Guardia Costiera di Corigliano Calabro. Pesca illegale nello Ionio cosentino: sequestrati attrezzi vietati e 250 kg di novellame

Prosegue l’attività di controllo della Capitaneria di porto – Guardia Costiera di Corigliano Calabro lungo la filiera ittica per contrastare la pesca illegale e tutelare le risorse marine. I controlli, condotti con pattugliamenti a terra e in mare, hanno interessato l’intero tratto costiero compreso tra la foce del fiume Nicà a Cariati e il comune di Rocca Imperiale.

Nel corso delle operazioni i militari hanno sequestrato circa 550 metri di attrezzi da pesca non conformi, tra cui reti e sciabiche prive dei requisiti previsti dalla normativa nazionale ed europea.
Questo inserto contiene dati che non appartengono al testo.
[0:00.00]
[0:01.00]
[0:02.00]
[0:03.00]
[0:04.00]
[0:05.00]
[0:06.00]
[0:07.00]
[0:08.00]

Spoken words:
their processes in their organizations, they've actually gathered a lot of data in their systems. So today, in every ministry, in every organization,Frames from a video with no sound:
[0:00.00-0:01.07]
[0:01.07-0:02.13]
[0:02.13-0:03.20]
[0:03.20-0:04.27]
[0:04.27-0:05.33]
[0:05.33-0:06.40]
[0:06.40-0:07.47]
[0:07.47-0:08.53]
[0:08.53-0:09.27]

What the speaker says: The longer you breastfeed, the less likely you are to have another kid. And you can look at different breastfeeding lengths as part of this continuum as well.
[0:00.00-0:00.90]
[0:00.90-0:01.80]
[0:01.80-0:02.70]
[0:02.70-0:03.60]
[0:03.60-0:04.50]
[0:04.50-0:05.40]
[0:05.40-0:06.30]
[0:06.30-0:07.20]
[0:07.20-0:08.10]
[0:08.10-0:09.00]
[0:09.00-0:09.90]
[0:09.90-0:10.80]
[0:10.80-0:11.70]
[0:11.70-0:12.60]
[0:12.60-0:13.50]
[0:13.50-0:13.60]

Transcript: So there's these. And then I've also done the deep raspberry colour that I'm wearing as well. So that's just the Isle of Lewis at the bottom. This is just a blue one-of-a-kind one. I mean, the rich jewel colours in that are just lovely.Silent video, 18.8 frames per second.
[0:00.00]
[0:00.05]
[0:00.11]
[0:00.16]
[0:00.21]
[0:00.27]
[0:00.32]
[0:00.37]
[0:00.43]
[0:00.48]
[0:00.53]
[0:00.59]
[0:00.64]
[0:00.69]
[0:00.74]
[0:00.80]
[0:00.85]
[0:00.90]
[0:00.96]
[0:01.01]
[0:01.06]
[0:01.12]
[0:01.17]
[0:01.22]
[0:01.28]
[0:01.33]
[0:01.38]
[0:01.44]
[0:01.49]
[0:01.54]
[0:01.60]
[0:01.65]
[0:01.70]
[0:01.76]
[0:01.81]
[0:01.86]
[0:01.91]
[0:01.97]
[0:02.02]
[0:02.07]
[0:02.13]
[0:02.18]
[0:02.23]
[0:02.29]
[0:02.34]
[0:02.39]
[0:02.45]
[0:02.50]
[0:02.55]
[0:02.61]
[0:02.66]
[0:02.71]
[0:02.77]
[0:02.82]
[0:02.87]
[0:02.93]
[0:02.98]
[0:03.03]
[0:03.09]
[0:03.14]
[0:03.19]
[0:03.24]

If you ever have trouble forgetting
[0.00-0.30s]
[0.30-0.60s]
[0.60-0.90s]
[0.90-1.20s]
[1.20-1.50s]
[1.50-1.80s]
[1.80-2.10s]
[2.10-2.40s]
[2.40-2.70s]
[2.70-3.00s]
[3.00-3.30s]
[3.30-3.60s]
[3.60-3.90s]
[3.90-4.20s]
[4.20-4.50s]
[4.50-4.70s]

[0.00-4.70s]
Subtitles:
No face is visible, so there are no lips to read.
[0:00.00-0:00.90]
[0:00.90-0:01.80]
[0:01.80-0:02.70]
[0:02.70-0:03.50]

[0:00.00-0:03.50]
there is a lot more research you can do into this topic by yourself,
Strumenti ritenuti particolarmente dannosi perché compromettono i cicli di riproduzione delle specie e l’equilibrio dell’ecosistema marino.

I controlli sono proseguiti anche nei punti di sbarco e negli esercizi commerciali, dove sono state contestate sanzioni amministrative per decine di migliaia di euro e sequestrati alcuni quintali di prodotto ittico, a seguito di verifiche sulla tracciabilità e sul rispetto delle norme di commercializzazione.

L’ultimo intervento è avvenuto a Roseto Capo Spulico, dove durante un controllo notturno congiunto tra Guardia Costiera e Guardia di Finanza sono stati sequestrati circa 250 chilogrammi di novellame di sarda, noto come “bianchetto”, la cui pesca è vietata per salvaguardare la riproduzione delle specie.

Il comandante della Capitaneria di porto, Tullio Arcangeli, ha ribadito che le attività di vigilanza continueranno nei prossimi giorni, con particolare attenzione proprio al contrasto della pesca del novellame e alla tutela degli operatori che lavorano nel rispetto delle regole.